Monday, September 27, 2010

Something to Talk About...

No one talks anymore. It's true. And when I say that...I mean much more than through phone calls. Yes, we text. We tweet. We subtweet. We send messages through our Facebook statuses. We have phone calls here and there. But even then so many things get left out. I think often of the many people in my life who I probably dont know basic things about...like...where they grew up or what their favorite color is. It made me think back to this thing we did when I was in school: pen pals. Ha. I remember pen pals was the coolest thing in the world to me. I remember mine from elementary school...her name was Garvey and she lived in Germany. She put stickers all over her letters and made her "l's" funny. I never though to ask how the heck she learned how to speak and write in English...but I loved getting her letters. She told me about her life and her dog and her family...she also told me about the music she was listening to...which to my 4th grade surprise was the same music I was listening to. It was amazing. I can see those letters so clearly in my mind. So recently I started thinking about why that was so amazing. I think what affected me the most was getting to truly know about another person...and also being able to share my life with someone. We don't do that anymore...we just don't have to. We get to gloss over...abbreviate...or simply leave out parts. And I think that's played a direct part in the lack of true connections in our generation. I know it's what we all subconsciously crave... but no one takes chances anymore. It's a risk to share who you are with someone...even if its a complete stranger. I have no idea where Garvey is now...she's probably somewhere blogging and listening to The Script's cd in its entirety (she had a lot in common with me so I'm going to just say we're doing the same things)...but one thing's for sure...I am glad that she was my pen pal...she taught me the importance of communication. Communication helps with learning, learning promotes growth. Growth begets healthy relationships. Healthy relationships equals happier people. See? Get a pen pal. Trust me. It helps.

Wednesday, September 8, 2010

16 friends I won't forget.

it's cold in california. no one thinks that's possible. but it is. it's very possible. it gets freezing cold here at night. well my post is not at all about the weather in california. I just thought i'd mention it because...it's my blog. I really want to say how much I miss my classmates.

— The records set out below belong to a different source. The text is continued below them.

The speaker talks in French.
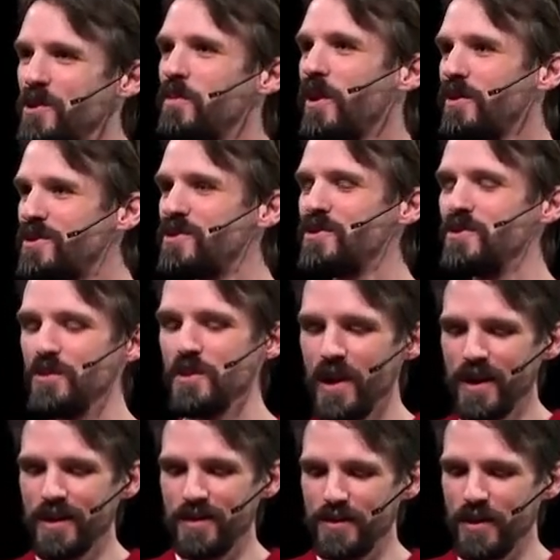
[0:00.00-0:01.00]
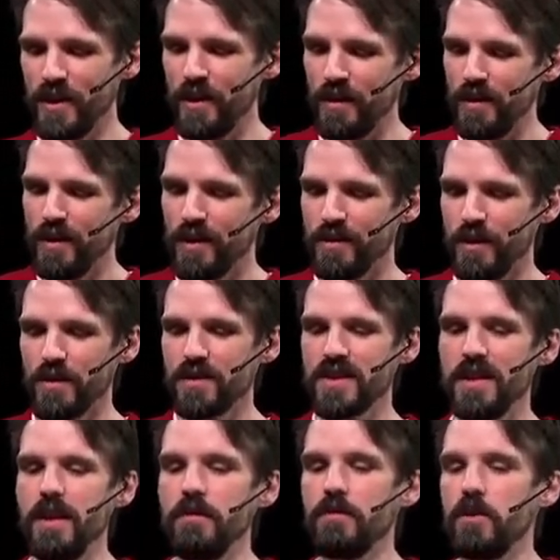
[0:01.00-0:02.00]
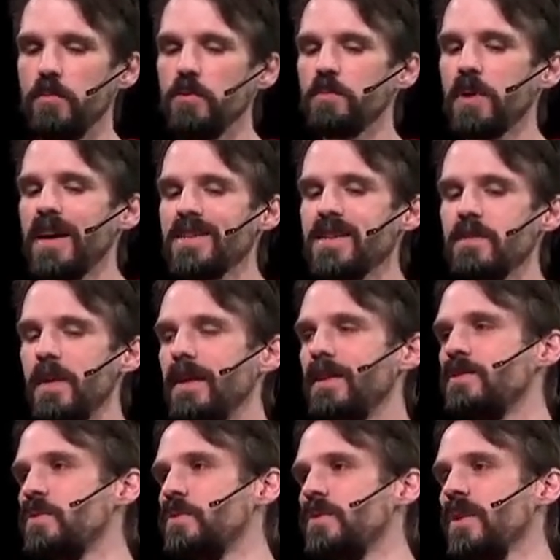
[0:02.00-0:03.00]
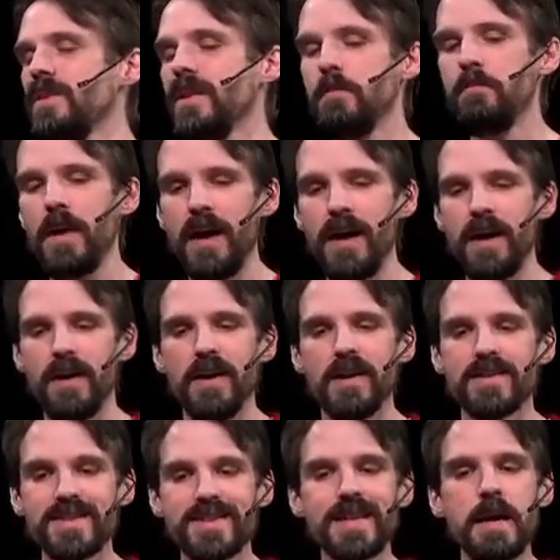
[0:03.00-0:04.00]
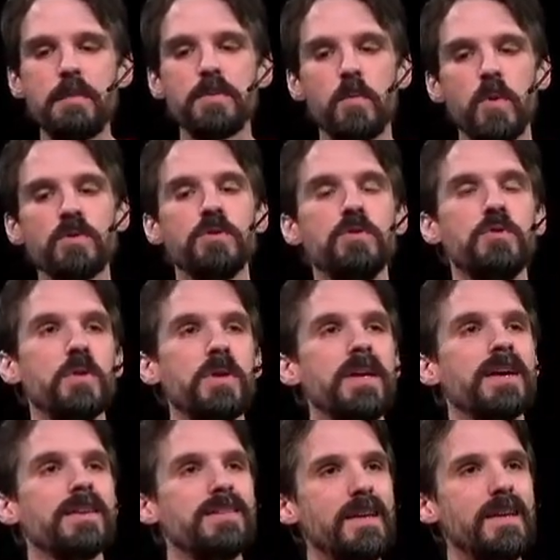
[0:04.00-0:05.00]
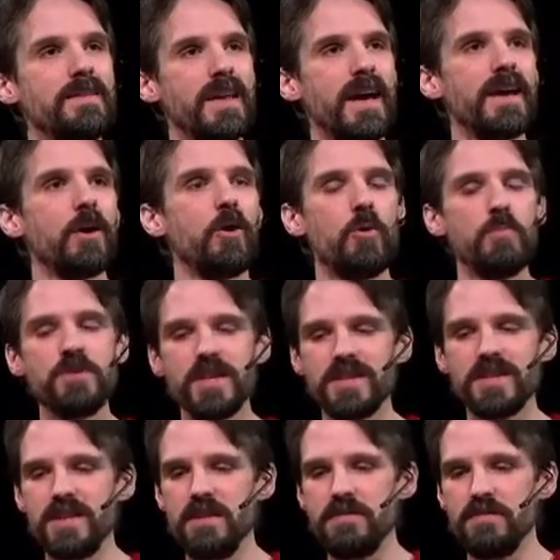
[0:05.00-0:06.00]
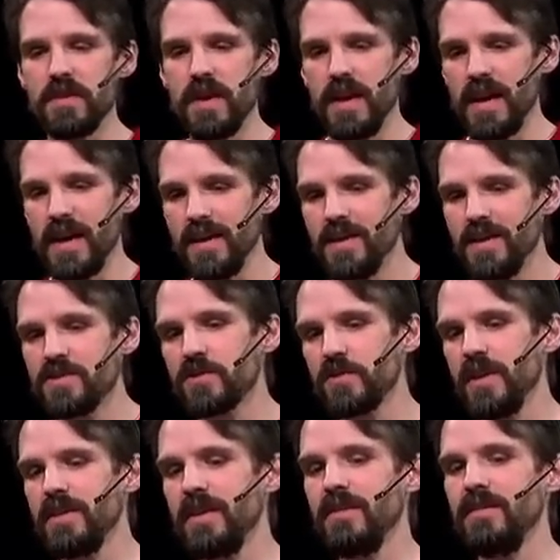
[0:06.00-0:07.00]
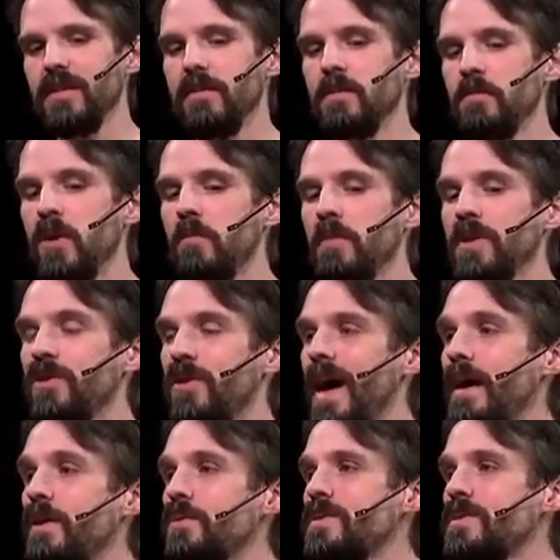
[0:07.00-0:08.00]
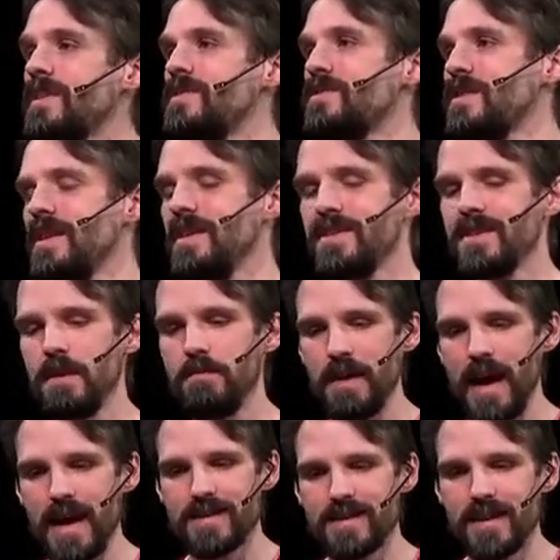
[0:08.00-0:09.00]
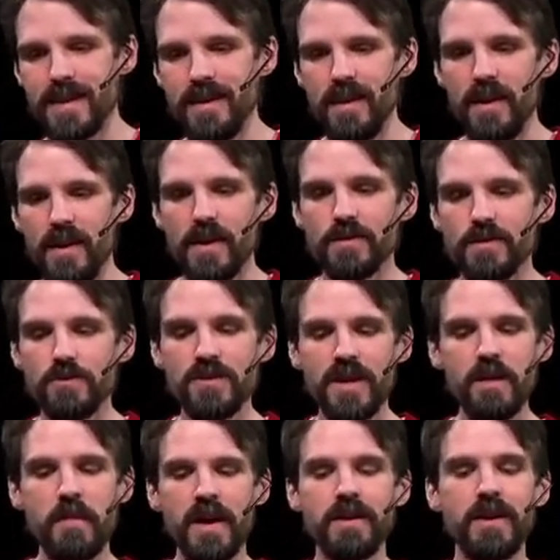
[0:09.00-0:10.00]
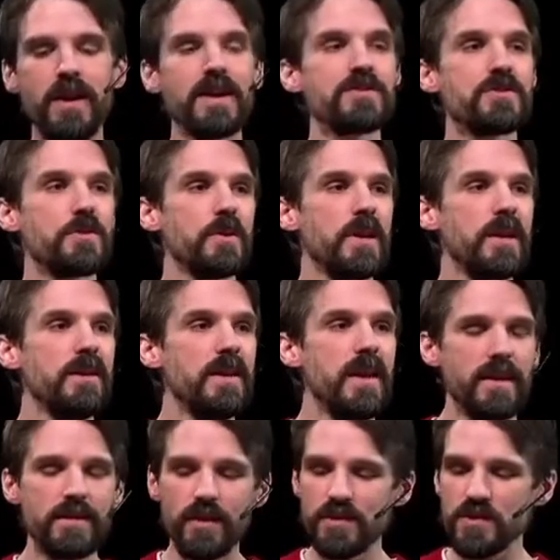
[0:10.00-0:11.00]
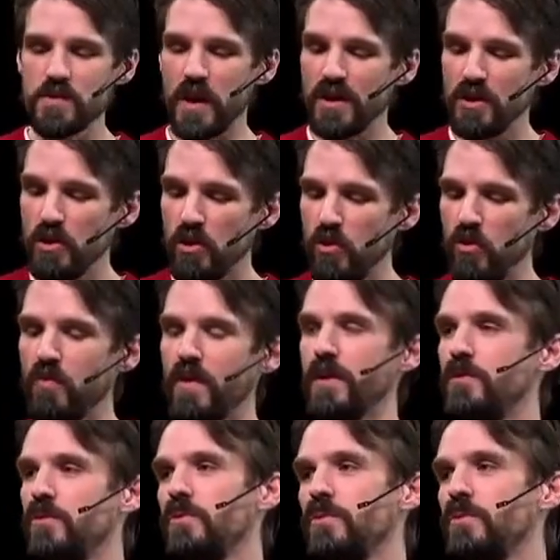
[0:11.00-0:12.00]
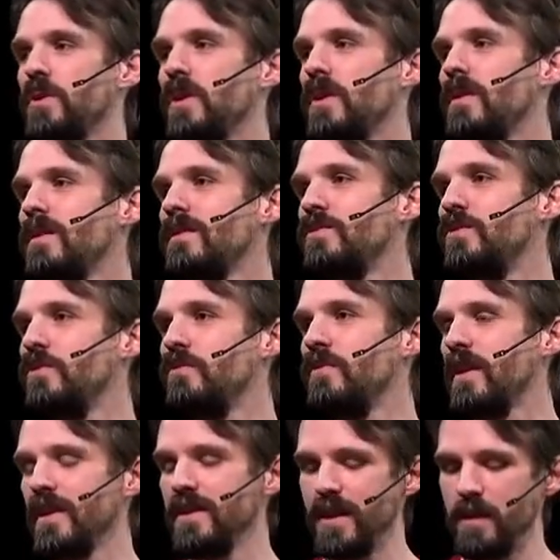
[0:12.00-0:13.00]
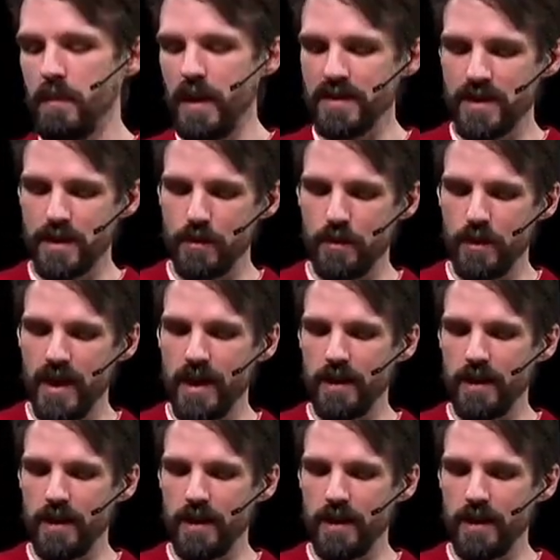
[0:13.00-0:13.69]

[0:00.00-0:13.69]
tout dans, ces livres. Le but principal des auteurs n'est pas simplement de donner un détail objectif et historique des événements, mais de raconter ce qui s'est passé de telle manière que les lecteurs soient convaincus d'une vérité particulière.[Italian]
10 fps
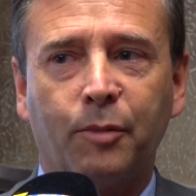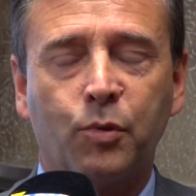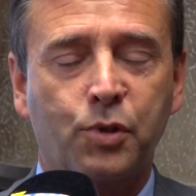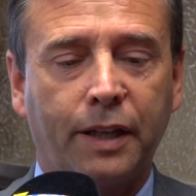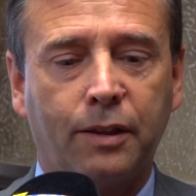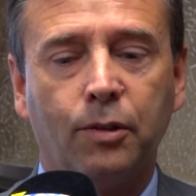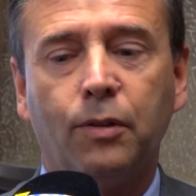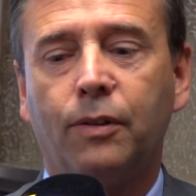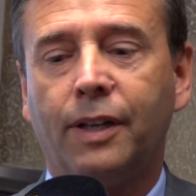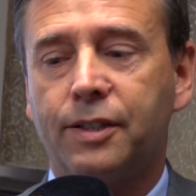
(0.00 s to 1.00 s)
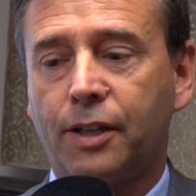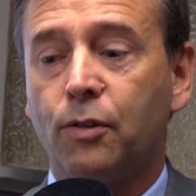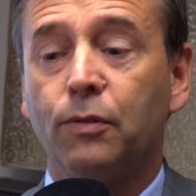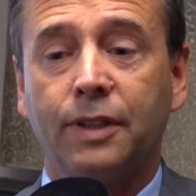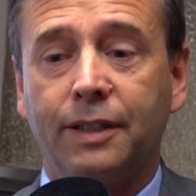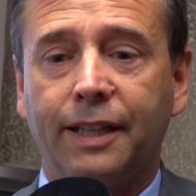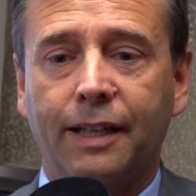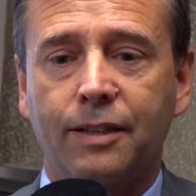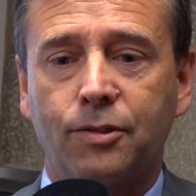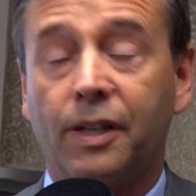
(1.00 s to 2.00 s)
Busetto, la
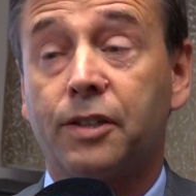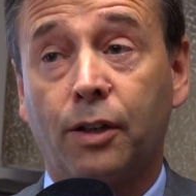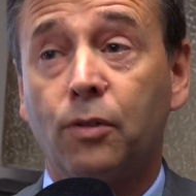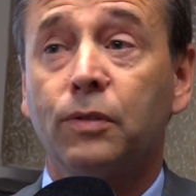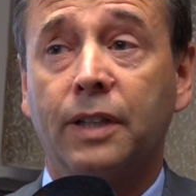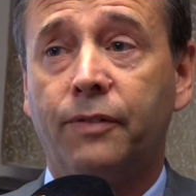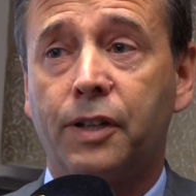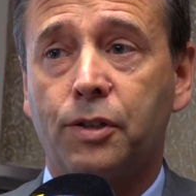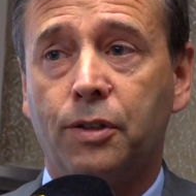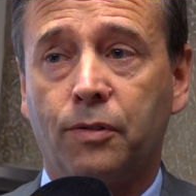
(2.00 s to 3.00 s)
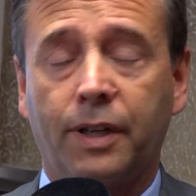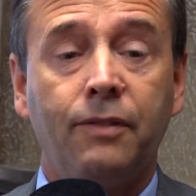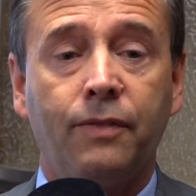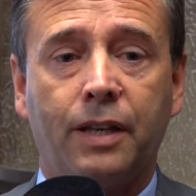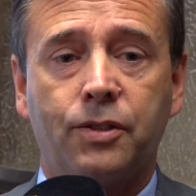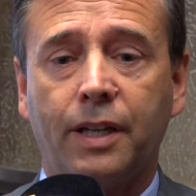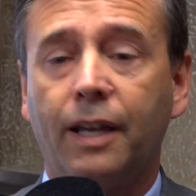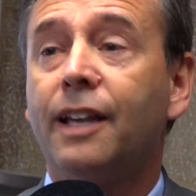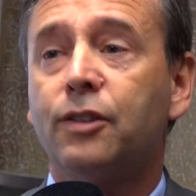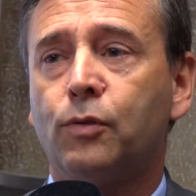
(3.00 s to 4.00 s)
seconda versione
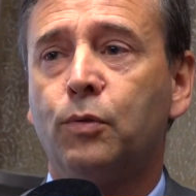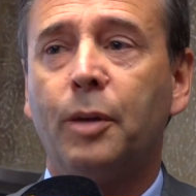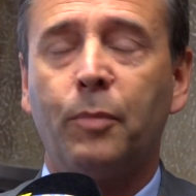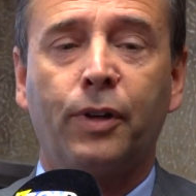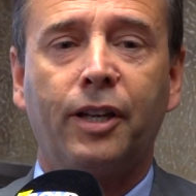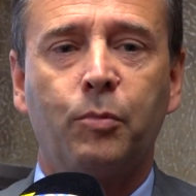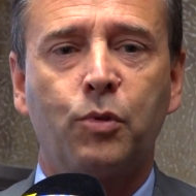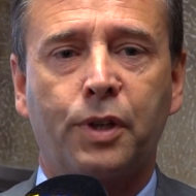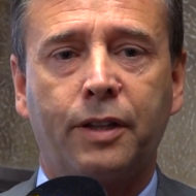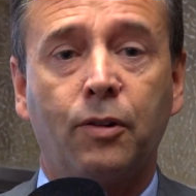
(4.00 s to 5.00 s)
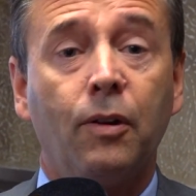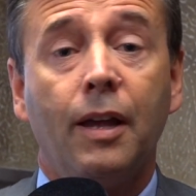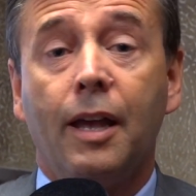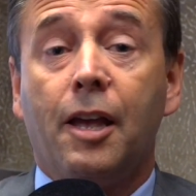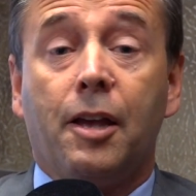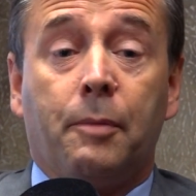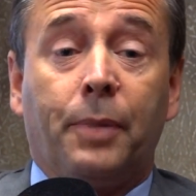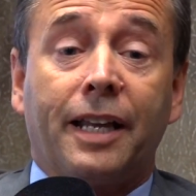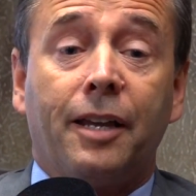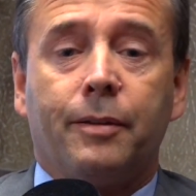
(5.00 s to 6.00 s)
invece esclude Monica Busetto,
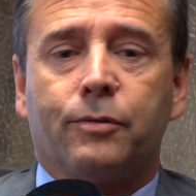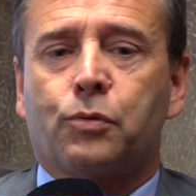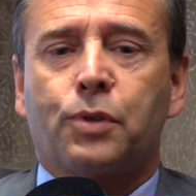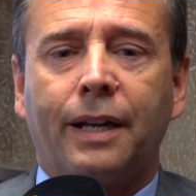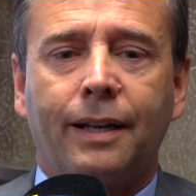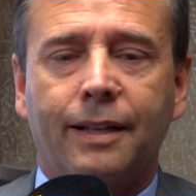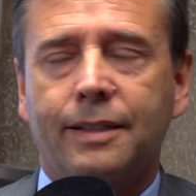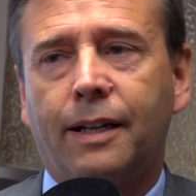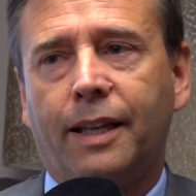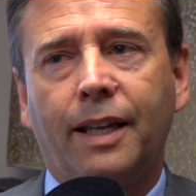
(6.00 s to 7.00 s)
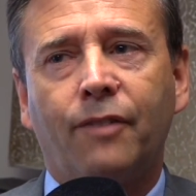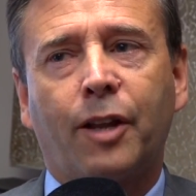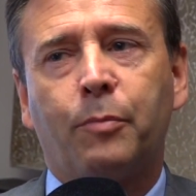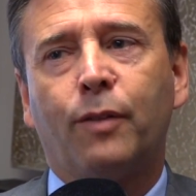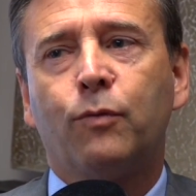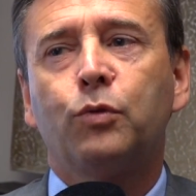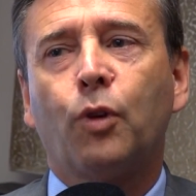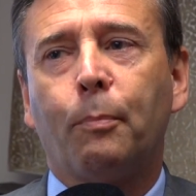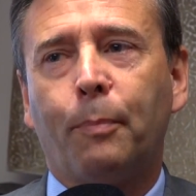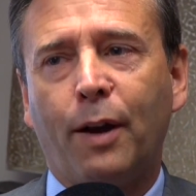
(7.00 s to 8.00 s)
perché Susanna Lazzarini avrebbe
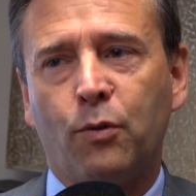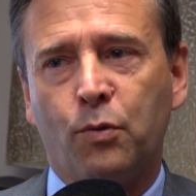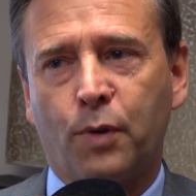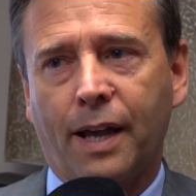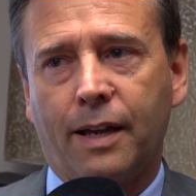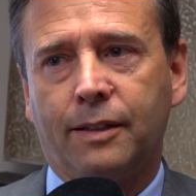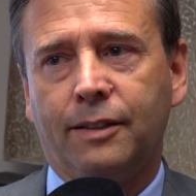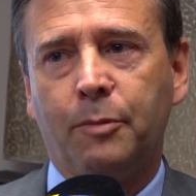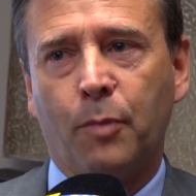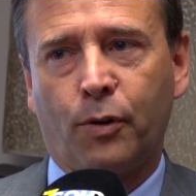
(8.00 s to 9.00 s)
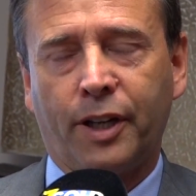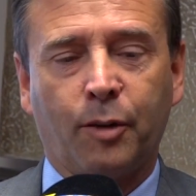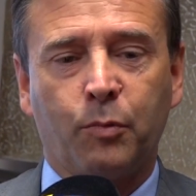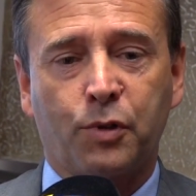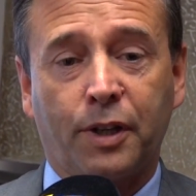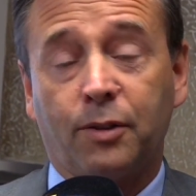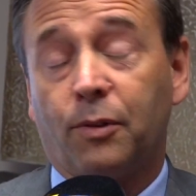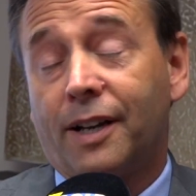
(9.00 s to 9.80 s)
avuto paura di Monica Busetto.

Some people may not know what a program like the one I attended is like. It basically goes like this: you come to a city as a teenager...get thrown into a program with 19 other strangers...and during the first two weeks of school you laugh, cry and learn together...and then you spend the next 4 years as a family. And then when you graduate you're supposed to learn to live without them. it's all very abrupt and heartless. lol. No seriously, my group ended up being only 17...we lost 3 classmates after our first year (lost as in they left the program not as in they left the earth) and they became my brothers and sisters. We even fought like siblings. Here we are:


so many of us from so many backgrounds. an amazing group of talent of all kinds. i learned so much from these kids. they each played a role in the actress/artist I have become. i stole from them. i grew with them. i travelled the world with them (literally we all flew to London to study acting our junior year and then travelled through Europe). it's been a year since the last time i saw most of them and i really miss the hours on end we'd spend in classrooms together...in rehearsals trying to break down our acting walls and make shows work....on stages leaning on one another and praying to God you didn't laugh during a scene (yes even classically trained actors have a fear of laughing during a scene...its called living in the moment...dont judge. ha.). the short of the long of it is...these people were more than classmates to me. and they still mean the world to me.